WHAT YOU SHOULD DO: For the data that follows, print the line with "[00:00:00.65]", the line with "[00:00:01.65]", and all lines between them, exactly as they stand. Omit pictures and add nothing.

RECORDS:
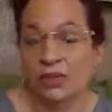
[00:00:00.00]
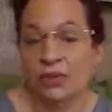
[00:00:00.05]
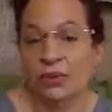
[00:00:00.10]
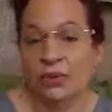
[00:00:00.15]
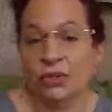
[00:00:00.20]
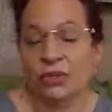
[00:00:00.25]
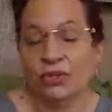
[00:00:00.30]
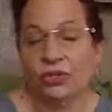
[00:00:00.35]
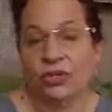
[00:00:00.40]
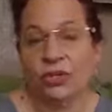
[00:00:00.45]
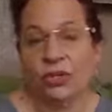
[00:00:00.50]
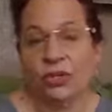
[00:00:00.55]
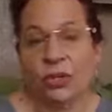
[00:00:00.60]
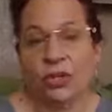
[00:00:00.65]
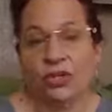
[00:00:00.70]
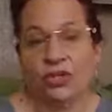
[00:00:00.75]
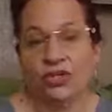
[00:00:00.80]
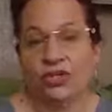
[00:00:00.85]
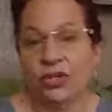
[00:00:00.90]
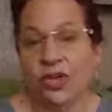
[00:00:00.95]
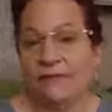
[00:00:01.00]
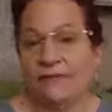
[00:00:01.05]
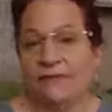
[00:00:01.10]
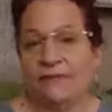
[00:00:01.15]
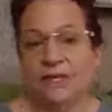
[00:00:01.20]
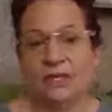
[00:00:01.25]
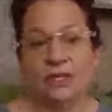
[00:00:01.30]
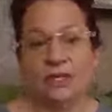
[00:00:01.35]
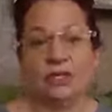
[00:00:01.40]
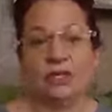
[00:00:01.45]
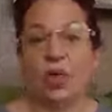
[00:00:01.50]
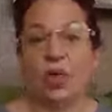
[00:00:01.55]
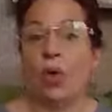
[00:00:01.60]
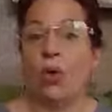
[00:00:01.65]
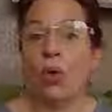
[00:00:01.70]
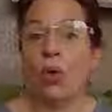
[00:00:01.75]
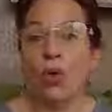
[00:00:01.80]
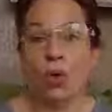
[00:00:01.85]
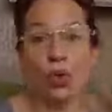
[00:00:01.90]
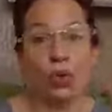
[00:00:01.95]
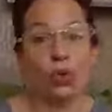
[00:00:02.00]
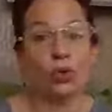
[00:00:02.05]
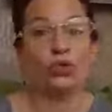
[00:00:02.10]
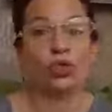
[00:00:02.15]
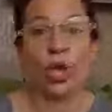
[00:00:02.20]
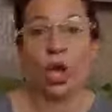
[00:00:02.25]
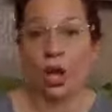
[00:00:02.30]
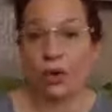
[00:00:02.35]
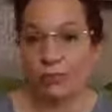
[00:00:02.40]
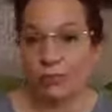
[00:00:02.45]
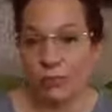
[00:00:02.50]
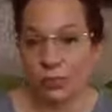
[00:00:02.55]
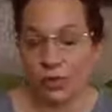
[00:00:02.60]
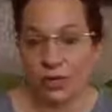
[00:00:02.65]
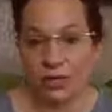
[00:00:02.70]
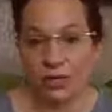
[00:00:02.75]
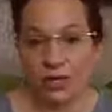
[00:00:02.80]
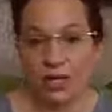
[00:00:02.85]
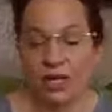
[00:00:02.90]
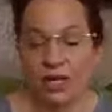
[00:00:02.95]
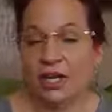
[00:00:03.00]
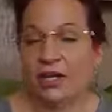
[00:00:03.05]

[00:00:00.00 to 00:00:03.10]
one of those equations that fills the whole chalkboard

---

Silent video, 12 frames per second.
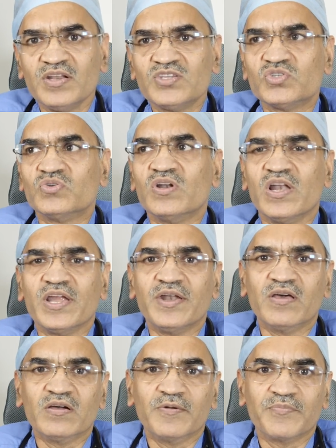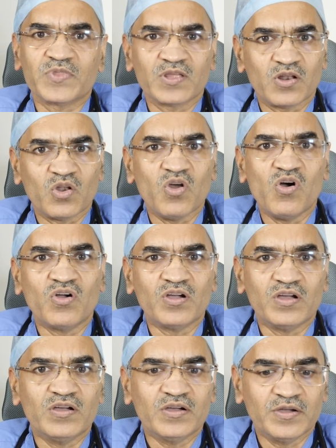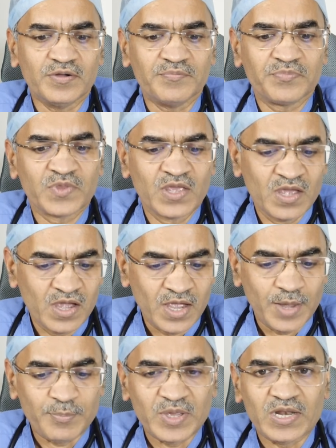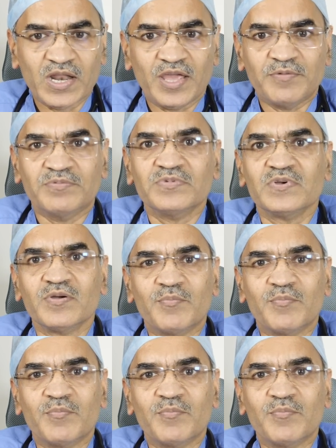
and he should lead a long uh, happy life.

==

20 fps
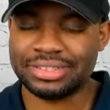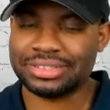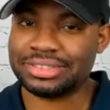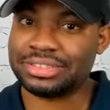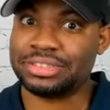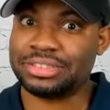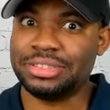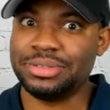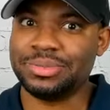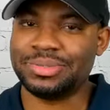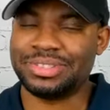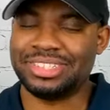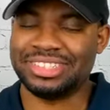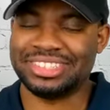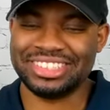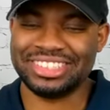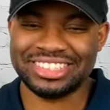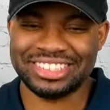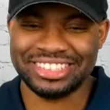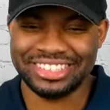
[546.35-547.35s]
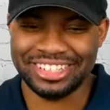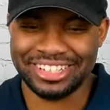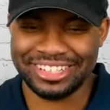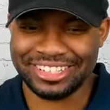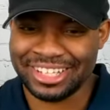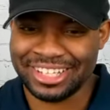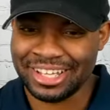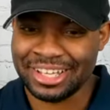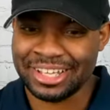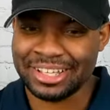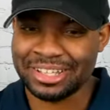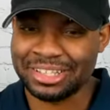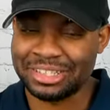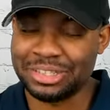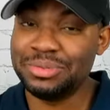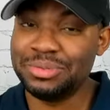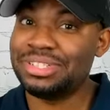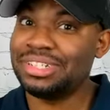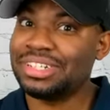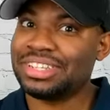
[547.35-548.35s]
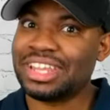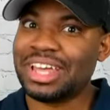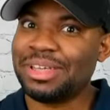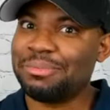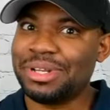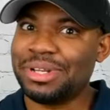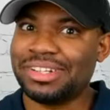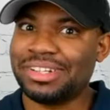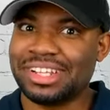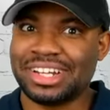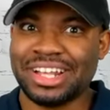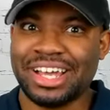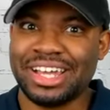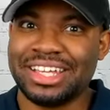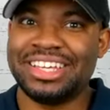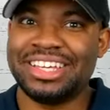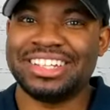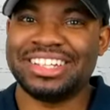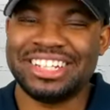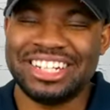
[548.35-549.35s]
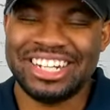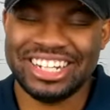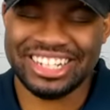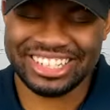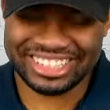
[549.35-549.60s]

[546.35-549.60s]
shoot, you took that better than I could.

TASK ANSWER:
[00:00:00.65]
[00:00:00.70]
[00:00:00.75]
[00:00:00.80]
[00:00:00.85]
[00:00:00.90]
[00:00:00.95]
[00:00:01.00]
[00:00:01.05]
[00:00:01.10]
[00:00:01.15]
[00:00:01.20]
[00:00:01.25]
[00:00:01.30]
[00:00:01.35]
[00:00:01.40]
[00:00:01.45]
[00:00:01.50]
[00:00:01.55]
[00:00:01.60]
[00:00:01.65]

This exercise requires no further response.